In this case, I chose the visual comparison. By comparing the boxplot, we created above with the result of the outlier methods we can see that the boxplot shows three data points that might be outliers: 2000 tones and two points close to 100 tones. The z-score method delivers us the outliers 2000 tones, 79 tones and 80 tones and the method IDR gives us the outliers 20 tones, 79 tones, 80 tones and 2000 tones. That shows us that the z-score method had the best performance out if the two outlier methods I chose.
By comparing different models and selecting the most suitable one, we can ensure the detection of implausible weighing notes with high accuracy. Here, we would select the z-score method because this methos had the best evaluation using visual comparison.
In my case the boxplot clearly showed possible outliers which I used for the comparison, but that might not always be the case. If you have a different data distribution you might want to consider other visualization methods and other evaluation approaches like the ones I mentioned above.

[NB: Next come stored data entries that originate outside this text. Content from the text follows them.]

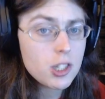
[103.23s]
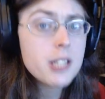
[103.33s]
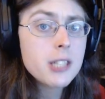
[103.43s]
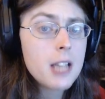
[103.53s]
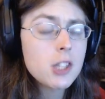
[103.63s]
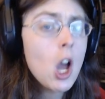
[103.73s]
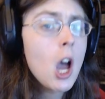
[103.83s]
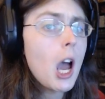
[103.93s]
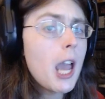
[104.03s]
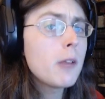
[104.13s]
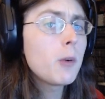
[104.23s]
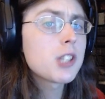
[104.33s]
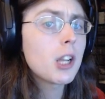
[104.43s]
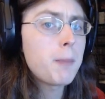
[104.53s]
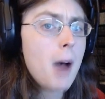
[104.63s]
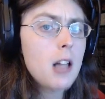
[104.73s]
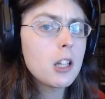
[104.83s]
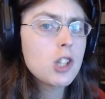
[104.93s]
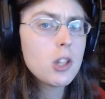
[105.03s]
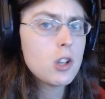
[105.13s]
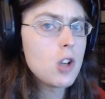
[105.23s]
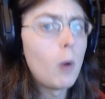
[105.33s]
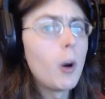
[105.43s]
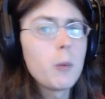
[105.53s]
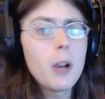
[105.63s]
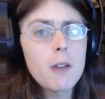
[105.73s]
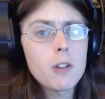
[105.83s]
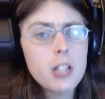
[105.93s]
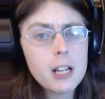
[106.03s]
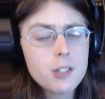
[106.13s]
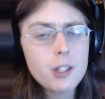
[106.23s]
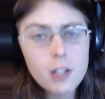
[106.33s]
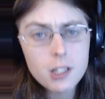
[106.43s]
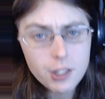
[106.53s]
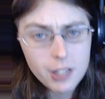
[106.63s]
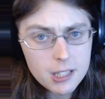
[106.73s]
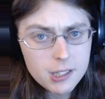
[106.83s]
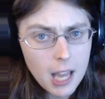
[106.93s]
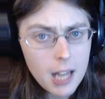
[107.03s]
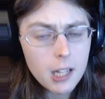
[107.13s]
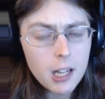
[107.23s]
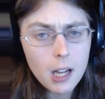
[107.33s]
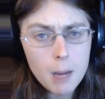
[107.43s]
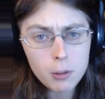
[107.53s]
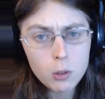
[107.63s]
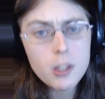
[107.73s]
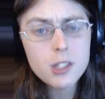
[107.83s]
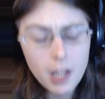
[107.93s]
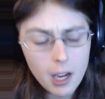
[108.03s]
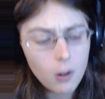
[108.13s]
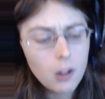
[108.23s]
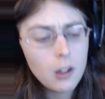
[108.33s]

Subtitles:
He says, it was an apology that no one would ever take seriously, he said in a couple tweets ago.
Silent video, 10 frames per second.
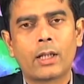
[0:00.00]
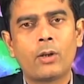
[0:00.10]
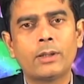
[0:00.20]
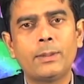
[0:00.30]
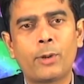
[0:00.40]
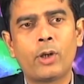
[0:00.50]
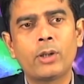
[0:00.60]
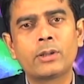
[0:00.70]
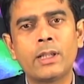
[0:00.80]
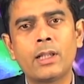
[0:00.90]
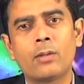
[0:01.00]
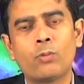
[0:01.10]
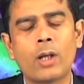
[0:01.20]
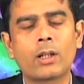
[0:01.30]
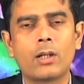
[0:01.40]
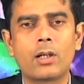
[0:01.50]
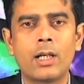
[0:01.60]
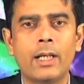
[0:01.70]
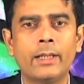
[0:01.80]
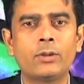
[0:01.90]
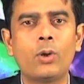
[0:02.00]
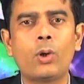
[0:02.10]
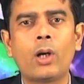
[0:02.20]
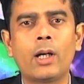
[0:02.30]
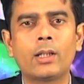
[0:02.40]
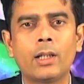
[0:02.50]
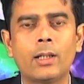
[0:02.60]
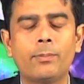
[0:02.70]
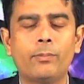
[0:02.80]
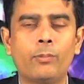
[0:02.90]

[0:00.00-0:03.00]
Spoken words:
technology produced in one country is no longer the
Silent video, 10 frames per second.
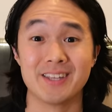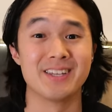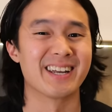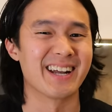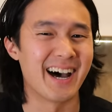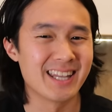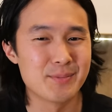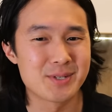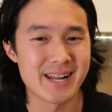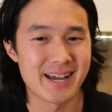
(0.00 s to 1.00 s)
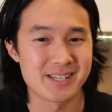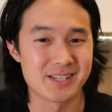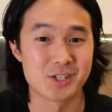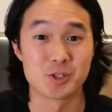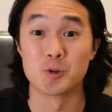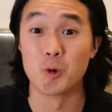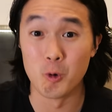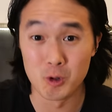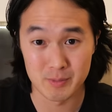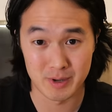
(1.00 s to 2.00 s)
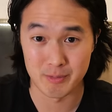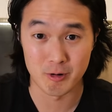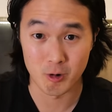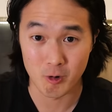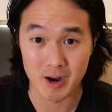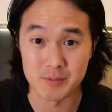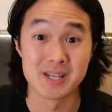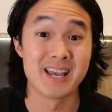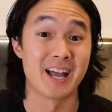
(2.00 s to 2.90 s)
You get unlimited access to all of my programs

6. Deployment and maintenance:
The final stage of the CRISP-DM methodology is the deployment of the solution. We can integrate the trained model into the SAP S/4HANA on-premise system, enabling real-time anomaly detection as customers enter weighing notes or we can simply make sure that the data scientists of our customers get the outlier results so they dive deeper into the problem. Furthermore, regular model updates and maintenance are essential to adapt to evolving data patterns and maintain accuracy.
I haven’t integrated the model into the SAP system because in this blog I chose to focus on showing how to use the tools we have in python but the future goal is to deliver the outlier results to the data scientist so they can take a closer look at their data.
Summary:
I this blog, we've highlighted how data science is not only about algorithms and models but also about understanding the problem, wrangling data, and deploying and maintaining the solution. By combining the structured approach of CRISP-DM with the flexibility of Python, we've shown you a blueprint for success in data science projects of varying complexities.
As businesses continue to rely on data for informed decision-making, the importance of data quality and anomaly detection cannot be overlooked. This project also shows the value of collaboration between domain expertise, data science, and technology in ensuring data accuracy and enabling sound business decisions.